EXERCISE BRIEF: All that should be output is the block of lines below from the line with "[00:21:40.43]" to the line with "[00:21:50.23]", both included, exactly as written.

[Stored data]
· · · · · · ·

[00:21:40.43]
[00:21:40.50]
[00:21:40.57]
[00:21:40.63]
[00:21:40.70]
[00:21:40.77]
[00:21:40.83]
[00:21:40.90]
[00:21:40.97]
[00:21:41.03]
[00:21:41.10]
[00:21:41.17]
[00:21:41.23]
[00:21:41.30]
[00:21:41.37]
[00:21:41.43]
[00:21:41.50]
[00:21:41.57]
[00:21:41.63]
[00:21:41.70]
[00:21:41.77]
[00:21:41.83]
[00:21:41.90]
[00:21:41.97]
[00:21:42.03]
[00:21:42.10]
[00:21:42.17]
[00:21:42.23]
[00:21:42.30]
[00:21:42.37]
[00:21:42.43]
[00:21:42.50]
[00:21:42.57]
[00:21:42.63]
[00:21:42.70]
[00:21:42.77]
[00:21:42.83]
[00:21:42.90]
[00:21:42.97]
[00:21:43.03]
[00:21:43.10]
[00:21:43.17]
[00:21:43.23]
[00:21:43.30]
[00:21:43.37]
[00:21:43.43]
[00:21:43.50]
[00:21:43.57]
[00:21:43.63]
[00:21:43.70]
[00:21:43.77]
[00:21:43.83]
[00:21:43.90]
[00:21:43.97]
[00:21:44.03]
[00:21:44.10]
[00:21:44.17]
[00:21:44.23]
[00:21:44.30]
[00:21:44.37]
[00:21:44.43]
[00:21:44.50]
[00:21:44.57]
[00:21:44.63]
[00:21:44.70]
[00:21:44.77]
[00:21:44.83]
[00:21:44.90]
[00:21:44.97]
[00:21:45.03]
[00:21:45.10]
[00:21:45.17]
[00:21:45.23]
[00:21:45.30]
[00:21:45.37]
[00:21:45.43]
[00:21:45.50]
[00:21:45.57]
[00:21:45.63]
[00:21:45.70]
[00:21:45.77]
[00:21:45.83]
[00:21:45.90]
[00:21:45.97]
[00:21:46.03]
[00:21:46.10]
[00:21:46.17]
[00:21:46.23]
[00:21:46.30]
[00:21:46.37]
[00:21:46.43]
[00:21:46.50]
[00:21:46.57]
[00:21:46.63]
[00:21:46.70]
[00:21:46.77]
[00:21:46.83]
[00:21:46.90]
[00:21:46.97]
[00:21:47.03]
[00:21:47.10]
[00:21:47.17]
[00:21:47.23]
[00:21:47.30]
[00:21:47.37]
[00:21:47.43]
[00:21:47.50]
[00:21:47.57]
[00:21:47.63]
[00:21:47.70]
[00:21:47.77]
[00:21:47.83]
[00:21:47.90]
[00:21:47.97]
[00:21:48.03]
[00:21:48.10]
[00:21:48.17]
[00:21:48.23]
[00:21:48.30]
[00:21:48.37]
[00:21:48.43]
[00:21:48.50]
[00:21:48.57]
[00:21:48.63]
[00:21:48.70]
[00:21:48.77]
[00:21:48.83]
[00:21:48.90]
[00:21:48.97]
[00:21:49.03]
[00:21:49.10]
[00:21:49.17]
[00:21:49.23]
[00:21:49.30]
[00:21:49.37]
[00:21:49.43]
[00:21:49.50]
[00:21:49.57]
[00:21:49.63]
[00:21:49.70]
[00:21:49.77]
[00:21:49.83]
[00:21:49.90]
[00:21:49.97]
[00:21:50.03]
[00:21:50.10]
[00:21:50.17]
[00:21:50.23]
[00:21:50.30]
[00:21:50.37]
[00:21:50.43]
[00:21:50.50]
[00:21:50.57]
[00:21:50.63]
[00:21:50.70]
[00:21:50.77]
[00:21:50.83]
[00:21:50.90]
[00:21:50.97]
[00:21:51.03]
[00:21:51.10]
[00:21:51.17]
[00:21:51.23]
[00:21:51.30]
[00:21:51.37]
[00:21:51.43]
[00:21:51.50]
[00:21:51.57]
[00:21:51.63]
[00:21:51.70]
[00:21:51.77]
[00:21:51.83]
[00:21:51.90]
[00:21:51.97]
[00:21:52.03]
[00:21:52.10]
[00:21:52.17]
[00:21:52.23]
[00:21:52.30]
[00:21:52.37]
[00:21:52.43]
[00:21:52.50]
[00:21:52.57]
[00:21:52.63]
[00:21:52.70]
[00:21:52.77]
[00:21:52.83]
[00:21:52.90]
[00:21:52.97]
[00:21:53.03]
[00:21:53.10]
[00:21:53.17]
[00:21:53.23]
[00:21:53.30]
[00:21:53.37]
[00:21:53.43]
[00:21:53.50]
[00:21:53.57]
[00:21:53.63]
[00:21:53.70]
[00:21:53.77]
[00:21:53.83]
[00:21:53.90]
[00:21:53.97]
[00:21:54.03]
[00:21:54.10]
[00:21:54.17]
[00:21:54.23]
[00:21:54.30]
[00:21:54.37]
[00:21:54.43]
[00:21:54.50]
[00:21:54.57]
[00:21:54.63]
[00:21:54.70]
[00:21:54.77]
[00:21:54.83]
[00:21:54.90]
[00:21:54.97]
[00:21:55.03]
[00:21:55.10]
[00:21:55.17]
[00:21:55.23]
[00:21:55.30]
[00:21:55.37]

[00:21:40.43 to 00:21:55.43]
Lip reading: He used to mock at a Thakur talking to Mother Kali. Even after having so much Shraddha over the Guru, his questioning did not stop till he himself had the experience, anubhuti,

· · · · · · ·

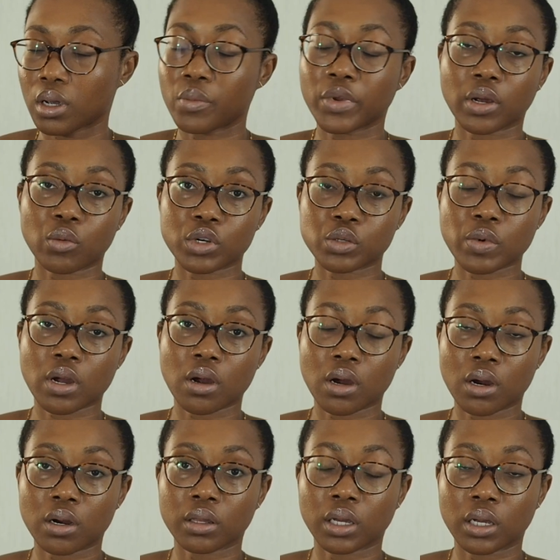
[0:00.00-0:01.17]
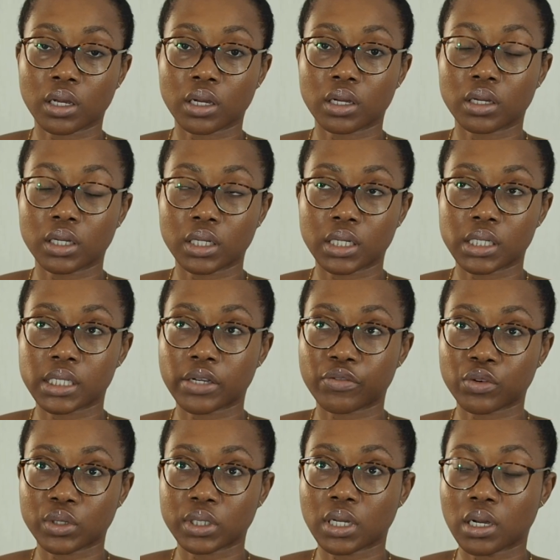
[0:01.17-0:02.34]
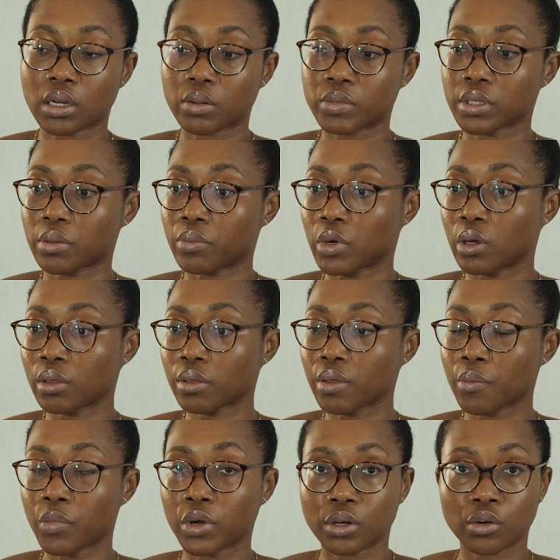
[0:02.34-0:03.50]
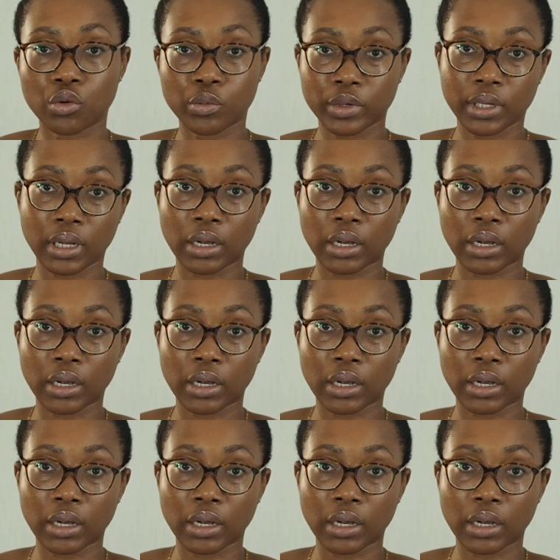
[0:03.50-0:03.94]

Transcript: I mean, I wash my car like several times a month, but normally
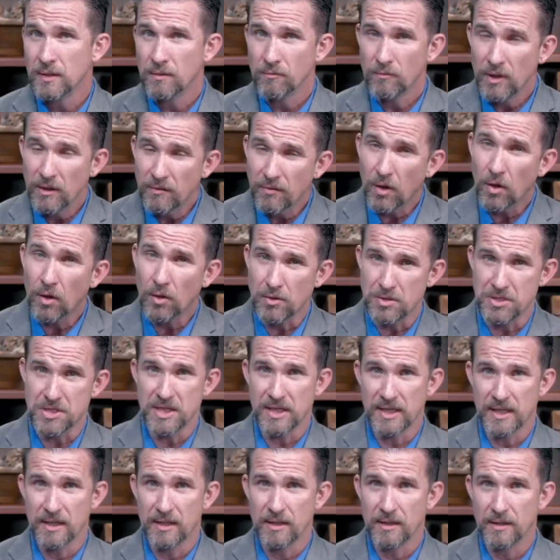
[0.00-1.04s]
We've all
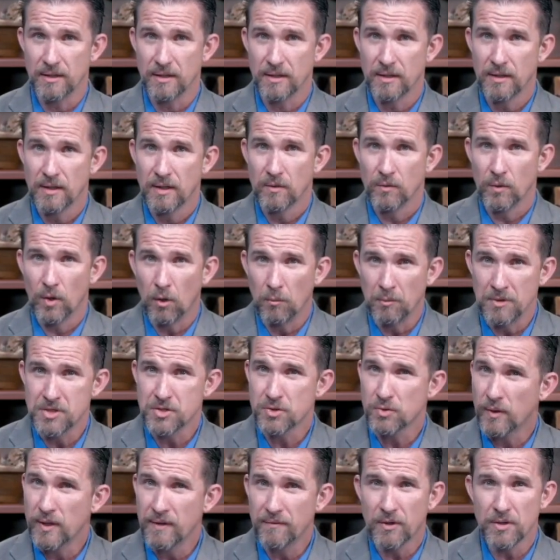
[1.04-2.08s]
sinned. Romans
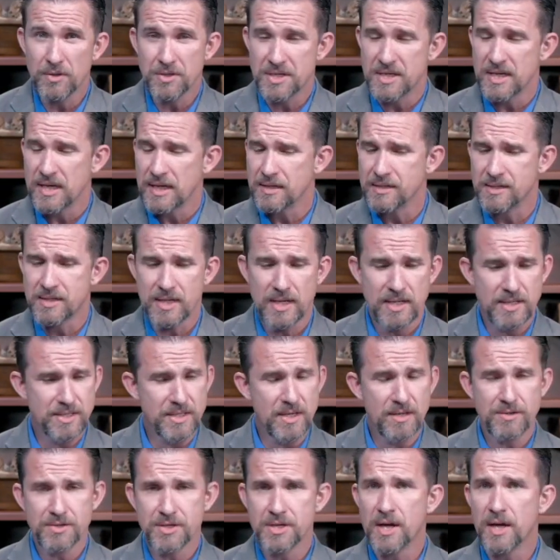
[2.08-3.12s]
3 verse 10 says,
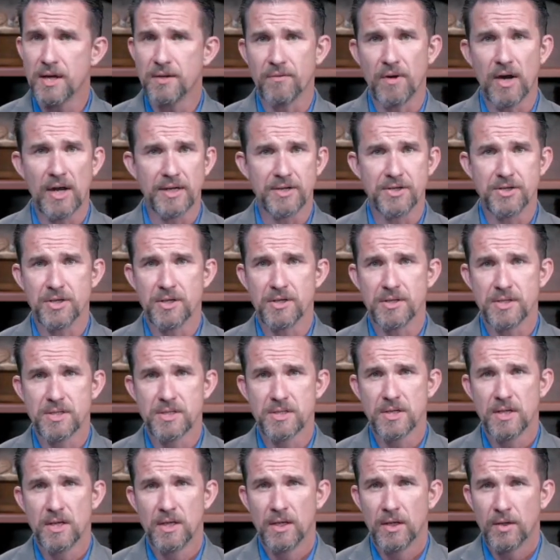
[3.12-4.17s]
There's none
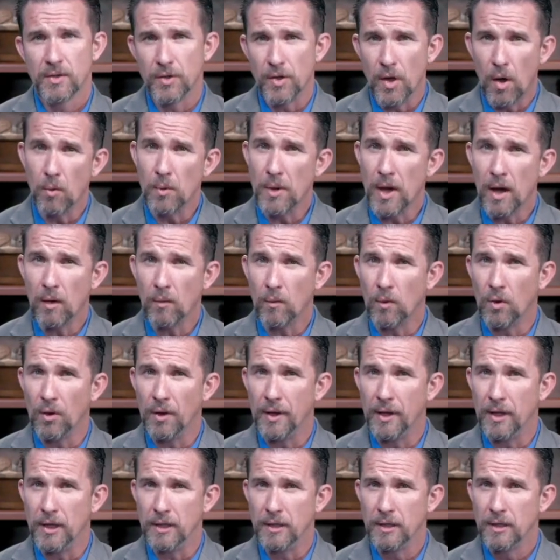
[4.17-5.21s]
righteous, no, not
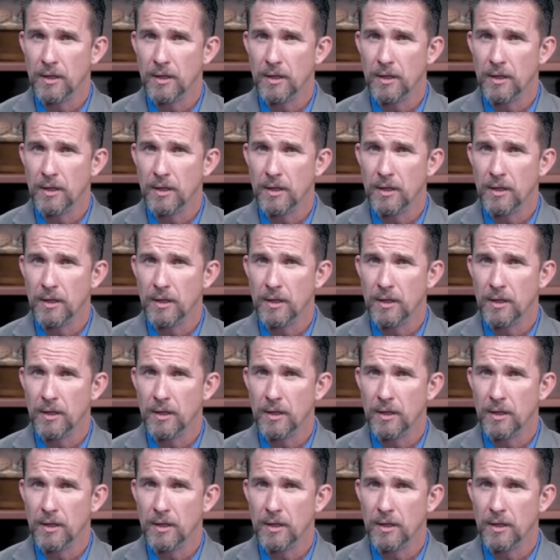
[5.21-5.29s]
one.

· · · · · · ·

ANSWER TO THIS PROBLEM:
[00:21:40.43]
[00:21:40.50]
[00:21:40.57]
[00:21:40.63]
[00:21:40.70]
[00:21:40.77]
[00:21:40.83]
[00:21:40.90]
[00:21:40.97]
[00:21:41.03]
[00:21:41.10]
[00:21:41.17]
[00:21:41.23]
[00:21:41.30]
[00:21:41.37]
[00:21:41.43]
[00:21:41.50]
[00:21:41.57]
[00:21:41.63]
[00:21:41.70]
[00:21:41.77]
[00:21:41.83]
[00:21:41.90]
[00:21:41.97]
[00:21:42.03]
[00:21:42.10]
[00:21:42.17]
[00:21:42.23]
[00:21:42.30]
[00:21:42.37]
[00:21:42.43]
[00:21:42.50]
[00:21:42.57]
[00:21:42.63]
[00:21:42.70]
[00:21:42.77]
[00:21:42.83]
[00:21:42.90]
[00:21:42.97]
[00:21:43.03]
[00:21:43.10]
[00:21:43.17]
[00:21:43.23]
[00:21:43.30]
[00:21:43.37]
[00:21:43.43]
[00:21:43.50]
[00:21:43.57]
[00:21:43.63]
[00:21:43.70]
[00:21:43.77]
[00:21:43.83]
[00:21:43.90]
[00:21:43.97]
[00:21:44.03]
[00:21:44.10]
[00:21:44.17]
[00:21:44.23]
[00:21:44.30]
[00:21:44.37]
[00:21:44.43]
[00:21:44.50]
[00:21:44.57]
[00:21:44.63]
[00:21:44.70]
[00:21:44.77]
[00:21:44.83]
[00:21:44.90]
[00:21:44.97]
[00:21:45.03]
[00:21:45.10]
[00:21:45.17]
[00:21:45.23]
[00:21:45.30]
[00:21:45.37]
[00:21:45.43]
[00:21:45.50]
[00:21:45.57]
[00:21:45.63]
[00:21:45.70]
[00:21:45.77]
[00:21:45.83]
[00:21:45.90]
[00:21:45.97]
[00:21:46.03]
[00:21:46.10]
[00:21:46.17]
[00:21:46.23]
[00:21:46.30]
[00:21:46.37]
[00:21:46.43]
[00:21:46.50]
[00:21:46.57]
[00:21:46.63]
[00:21:46.70]
[00:21:46.77]
[00:21:46.83]
[00:21:46.90]
[00:21:46.97]
[00:21:47.03]
[00:21:47.10]
[00:21:47.17]
[00:21:47.23]
[00:21:47.30]
[00:21:47.37]
[00:21:47.43]
[00:21:47.50]
[00:21:47.57]
[00:21:47.63]
[00:21:47.70]
[00:21:47.77]
[00:21:47.83]
[00:21:47.90]
[00:21:47.97]
[00:21:48.03]
[00:21:48.10]
[00:21:48.17]
[00:21:48.23]
[00:21:48.30]
[00:21:48.37]
[00:21:48.43]
[00:21:48.50]
[00:21:48.57]
[00:21:48.63]
[00:21:48.70]
[00:21:48.77]
[00:21:48.83]
[00:21:48.90]
[00:21:48.97]
[00:21:49.03]
[00:21:49.10]
[00:21:49.17]
[00:21:49.23]
[00:21:49.30]
[00:21:49.37]
[00:21:49.43]
[00:21:49.50]
[00:21:49.57]
[00:21:49.63]
[00:21:49.70]
[00:21:49.77]
[00:21:49.83]
[00:21:49.90]
[00:21:49.97]
[00:21:50.03]
[00:21:50.10]
[00:21:50.17]
[00:21:50.23]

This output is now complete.